> What the exercise asks
Repeat the listing word for word. No pictures belong in the copy.

■ ■ ■ ■

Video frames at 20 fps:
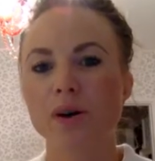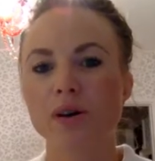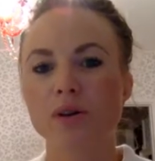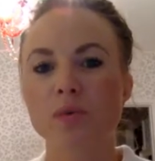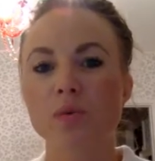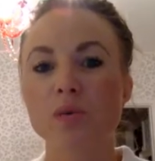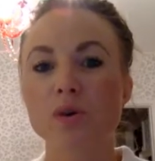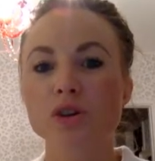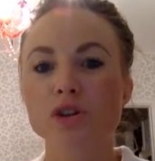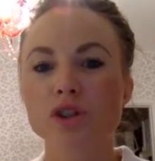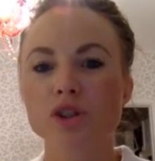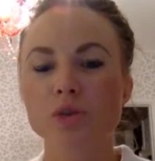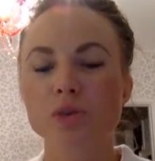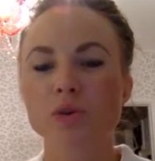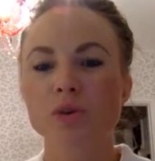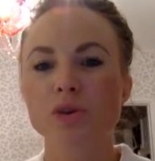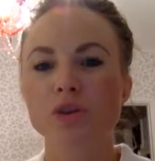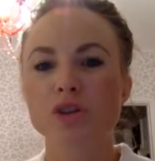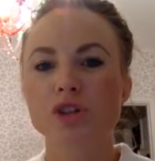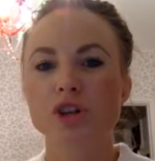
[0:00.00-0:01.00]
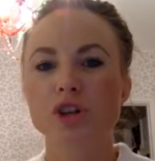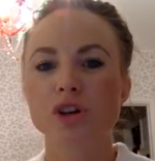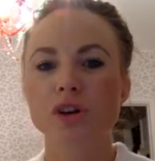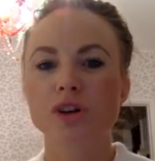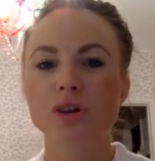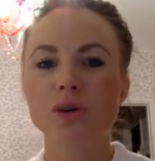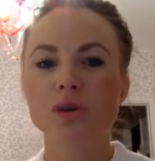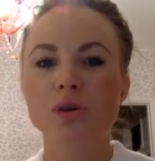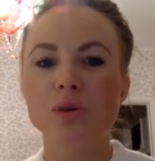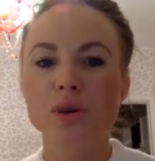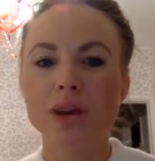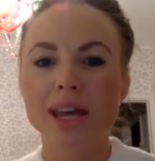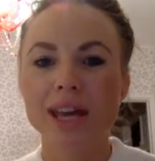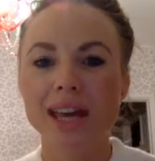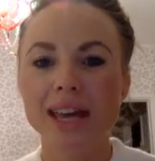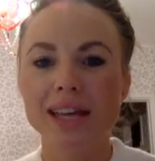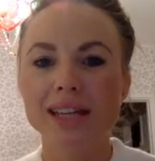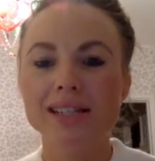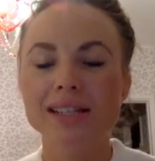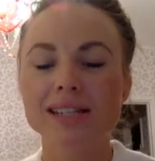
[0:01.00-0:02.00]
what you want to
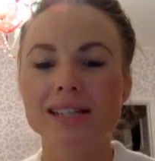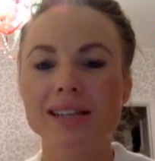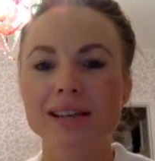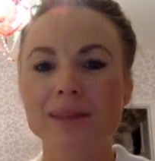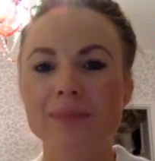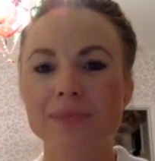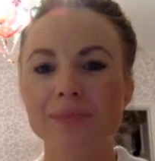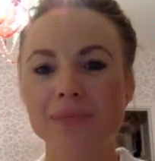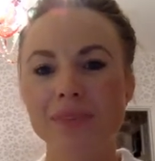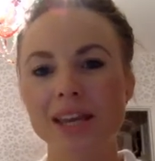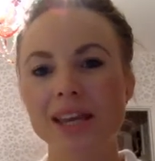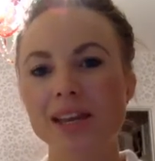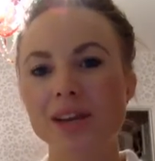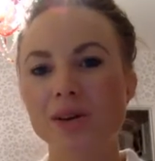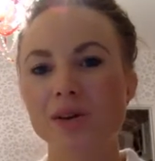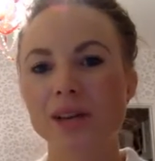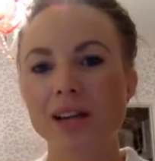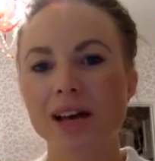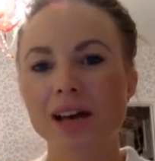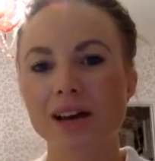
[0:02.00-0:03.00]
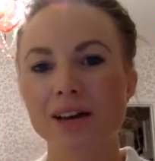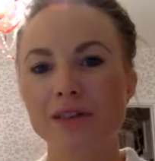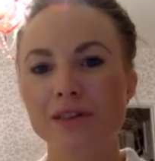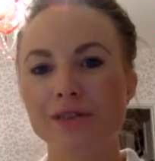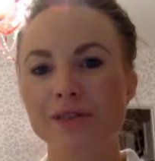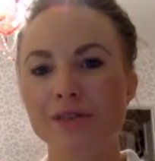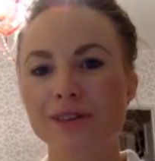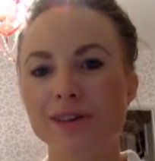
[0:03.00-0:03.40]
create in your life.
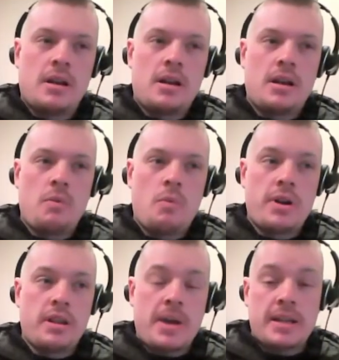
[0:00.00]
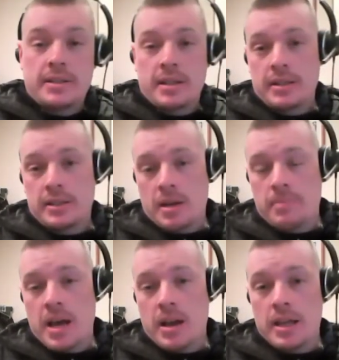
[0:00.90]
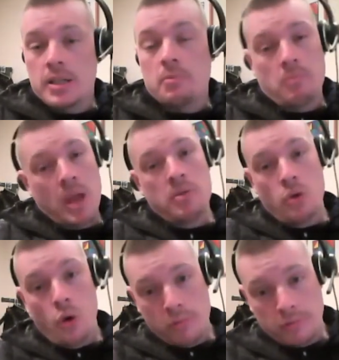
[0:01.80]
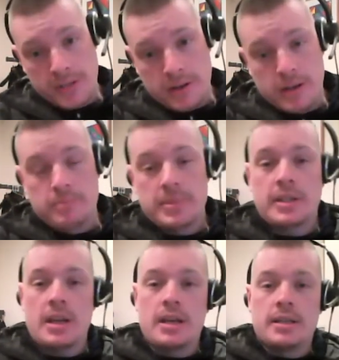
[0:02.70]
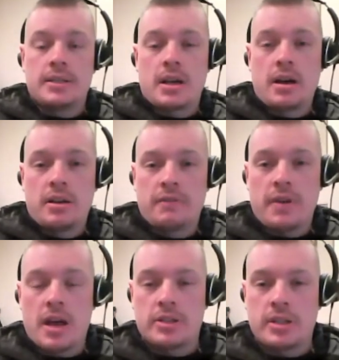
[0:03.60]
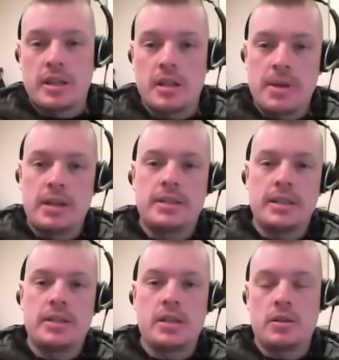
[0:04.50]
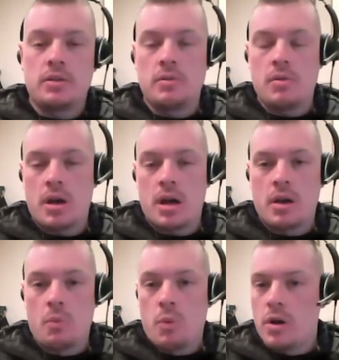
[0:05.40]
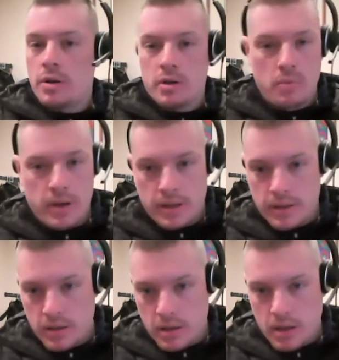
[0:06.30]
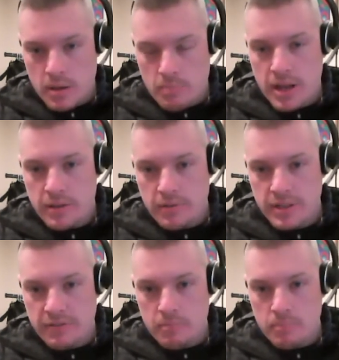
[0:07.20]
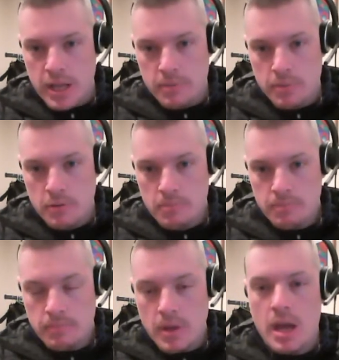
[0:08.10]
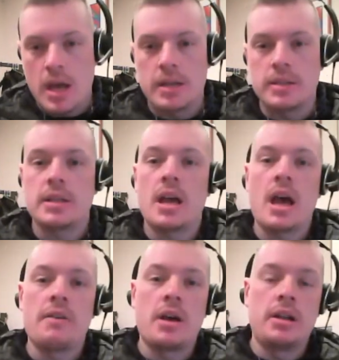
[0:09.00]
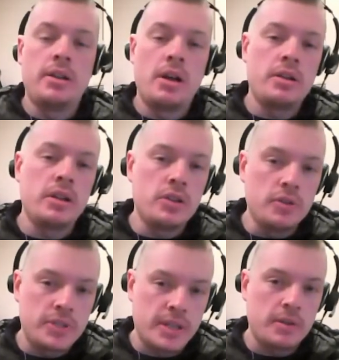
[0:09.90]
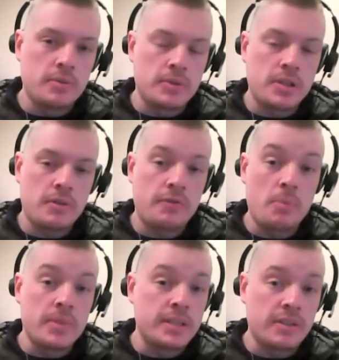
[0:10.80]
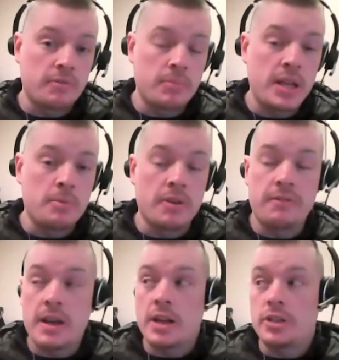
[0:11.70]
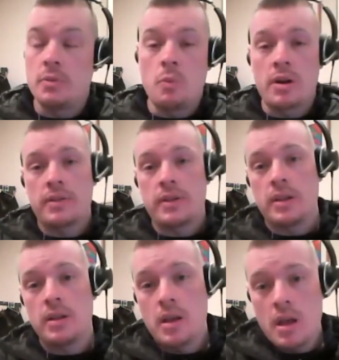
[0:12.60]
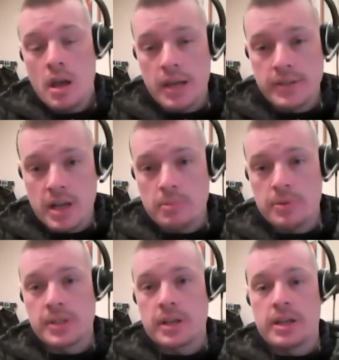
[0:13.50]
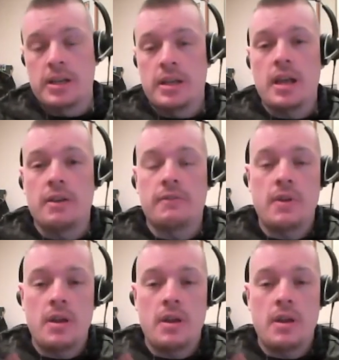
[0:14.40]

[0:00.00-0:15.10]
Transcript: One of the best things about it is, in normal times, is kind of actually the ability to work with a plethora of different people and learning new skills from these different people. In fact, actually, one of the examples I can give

■ ■ ■ ■

> Exercise solution
Video frames at 20 fps:
[0:00.00-0:01.00]
[0:01.00-0:02.00]
what you want to
[0:02.00-0:03.00]
[0:03.00-0:03.40]
create in your life.
[0:00.00]
[0:00.90]
[0:01.80]
[0:02.70]
[0:03.60]
[0:04.50]
[0:05.40]
[0:06.30]
[0:07.20]
[0:08.10]
[0:09.00]
[0:09.90]
[0:10.80]
[0:11.70]
[0:12.60]
[0:13.50]
[0:14.40]

[0:00.00-0:15.10]
Transcript: One of the best things about it is, in normal times, is kind of actually the ability to work with a plethora of different people and learning new skills from these different people. In fact, actually, one of the examples I can give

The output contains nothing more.